- **ACTIVITY**
Below are some records. Retype exactly the lines from the one containing "Video frames at" through the one containing "[0:06.00-0:07.00]", both included, skipping every picture.

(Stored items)
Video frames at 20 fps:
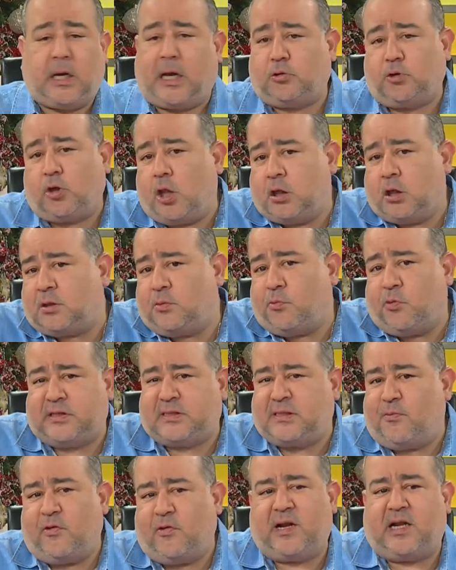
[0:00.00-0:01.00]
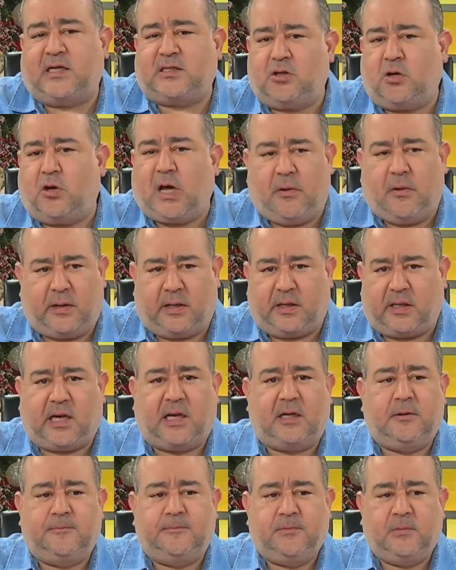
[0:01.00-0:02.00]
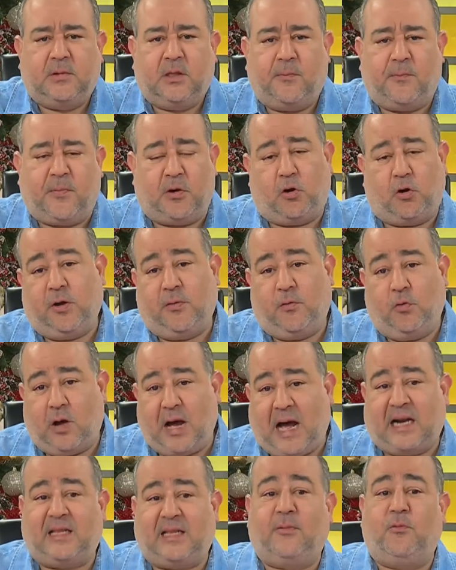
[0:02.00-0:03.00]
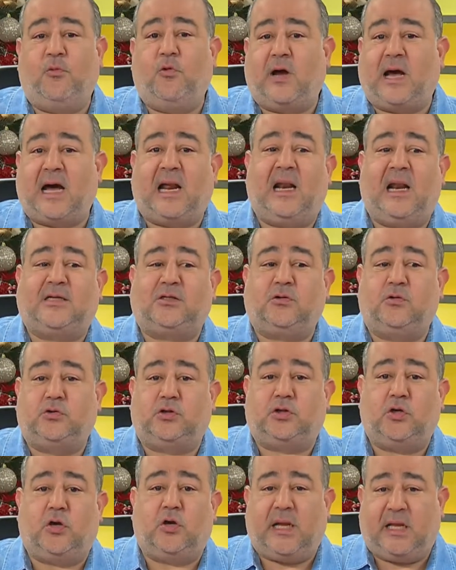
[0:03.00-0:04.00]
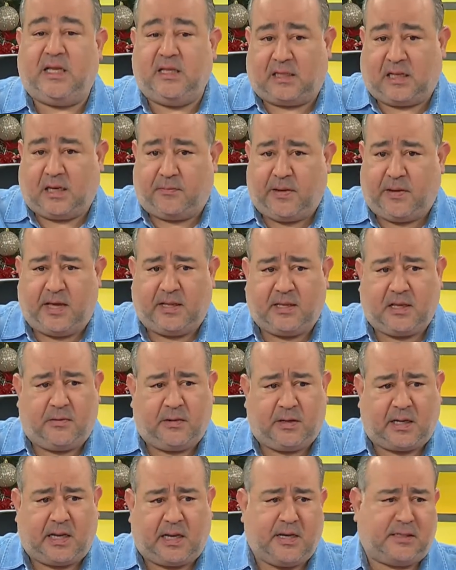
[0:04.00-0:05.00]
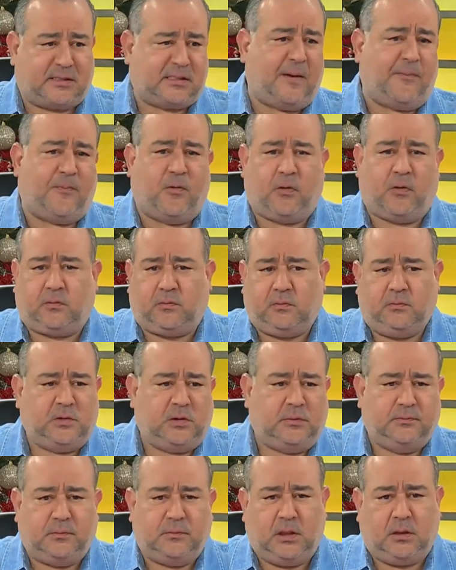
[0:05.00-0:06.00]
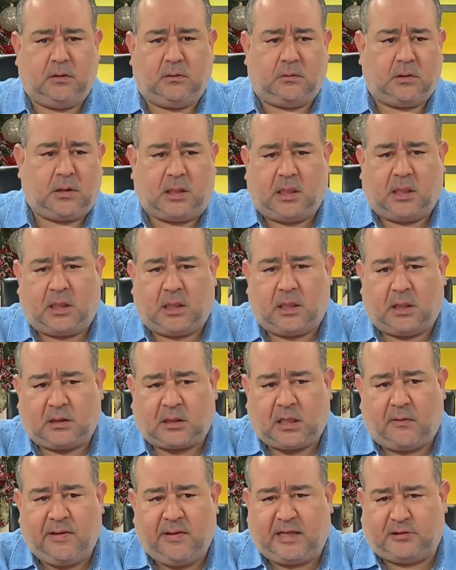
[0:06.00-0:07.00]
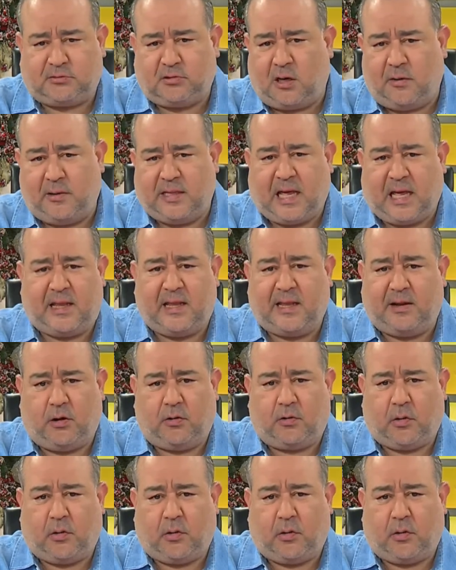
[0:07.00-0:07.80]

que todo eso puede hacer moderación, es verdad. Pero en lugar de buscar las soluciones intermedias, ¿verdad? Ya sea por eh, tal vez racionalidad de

==

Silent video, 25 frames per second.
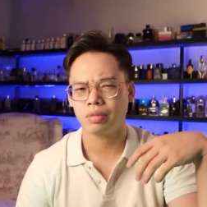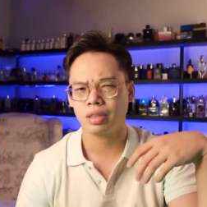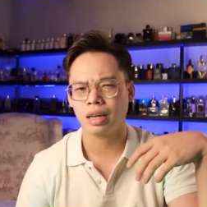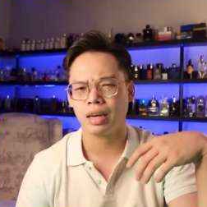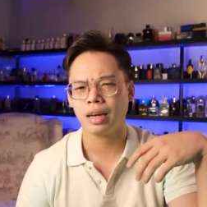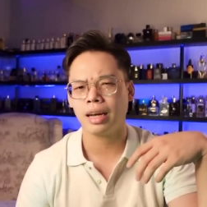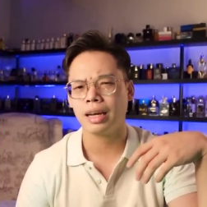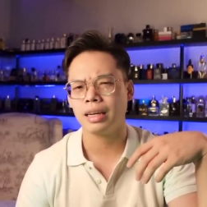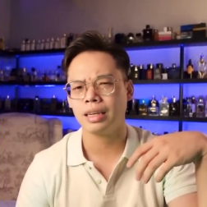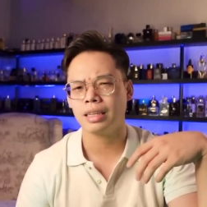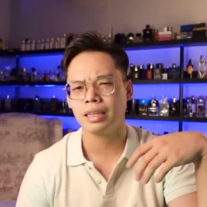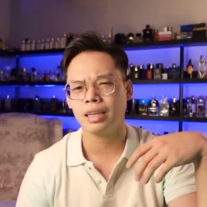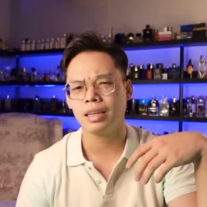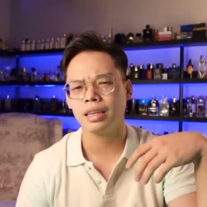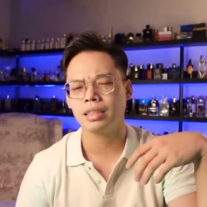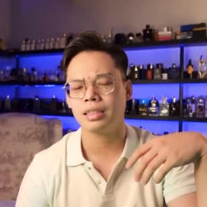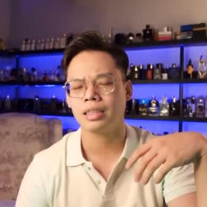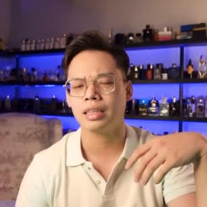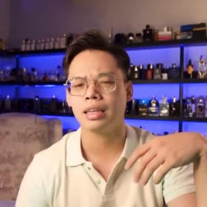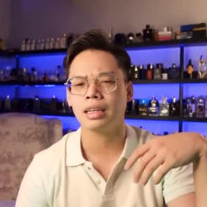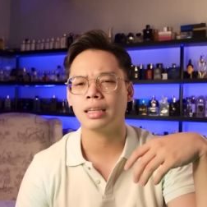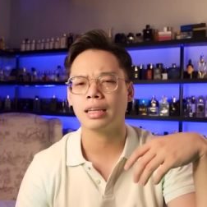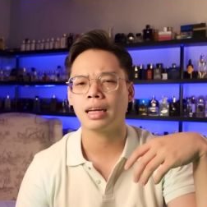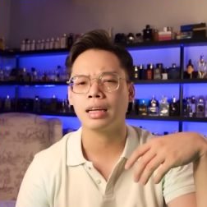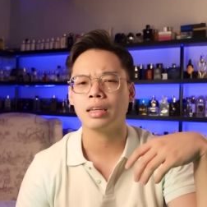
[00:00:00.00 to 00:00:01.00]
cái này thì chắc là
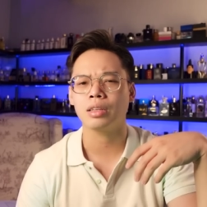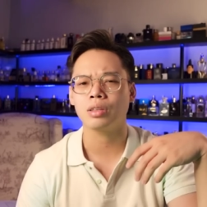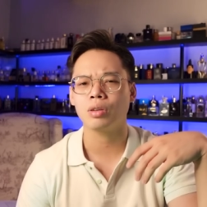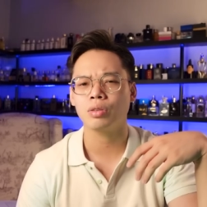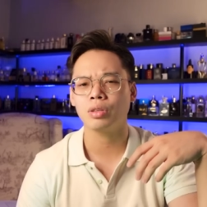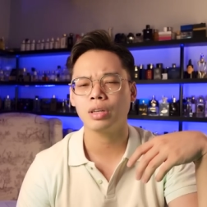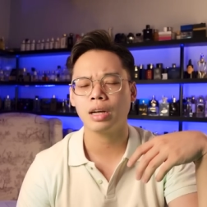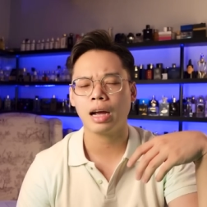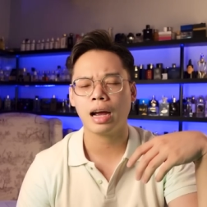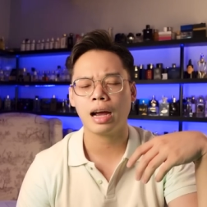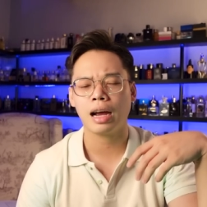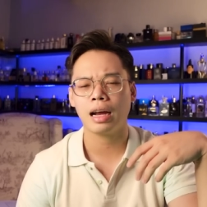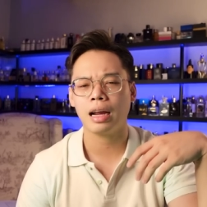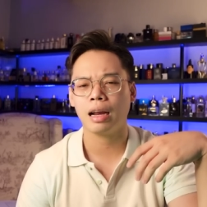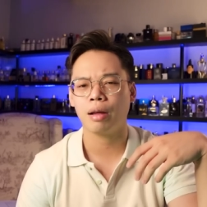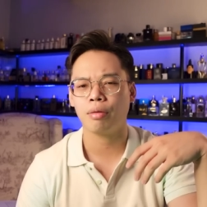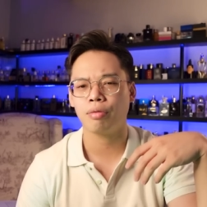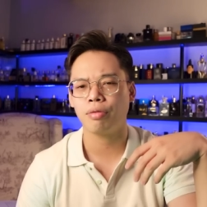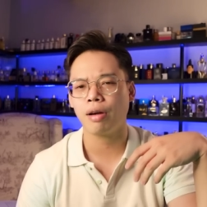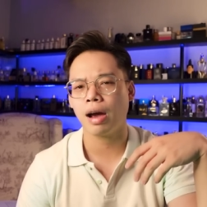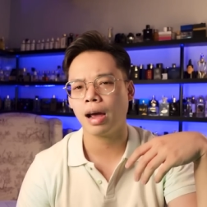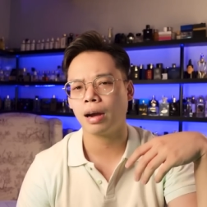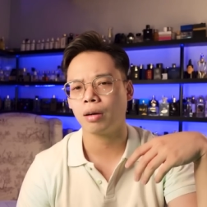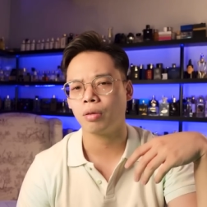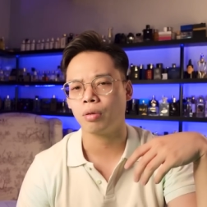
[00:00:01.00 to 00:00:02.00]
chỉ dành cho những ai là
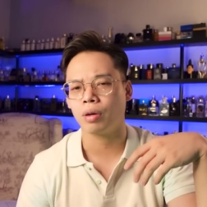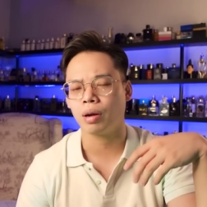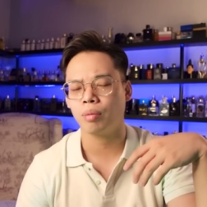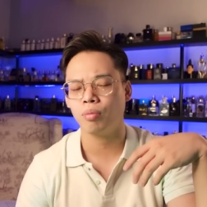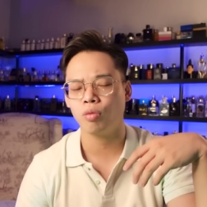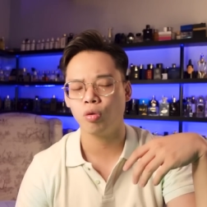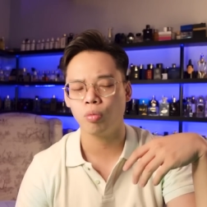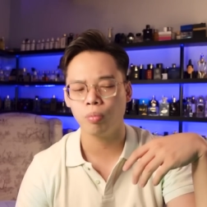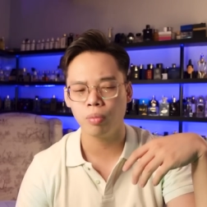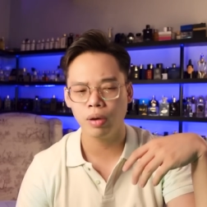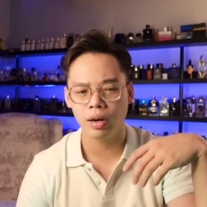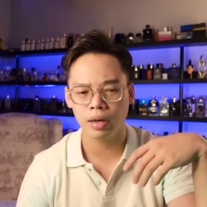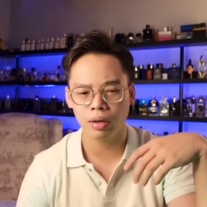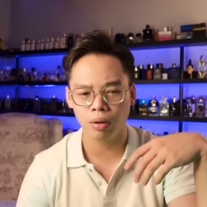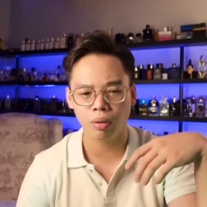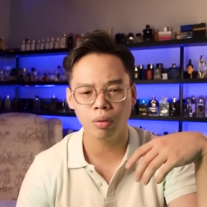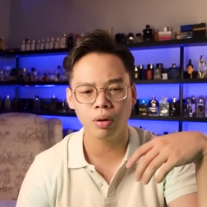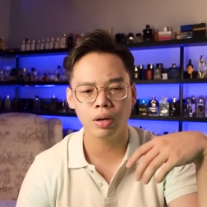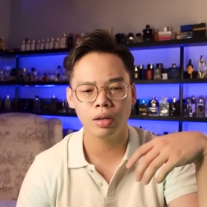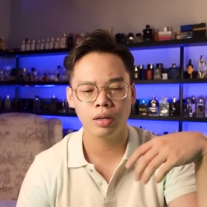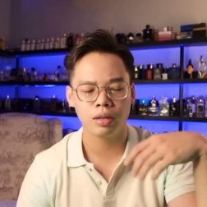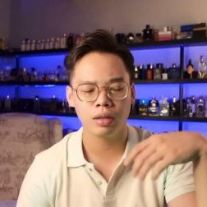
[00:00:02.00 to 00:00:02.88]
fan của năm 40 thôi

- **EXERCISE OUTPUT**
Video frames at 20 fps:
[0:00.00-0:01.00]
[0:01.00-0:02.00]
[0:02.00-0:03.00]
[0:03.00-0:04.00]
[0:04.00-0:05.00]
[0:05.00-0:06.00]
[0:06.00-0:07.00]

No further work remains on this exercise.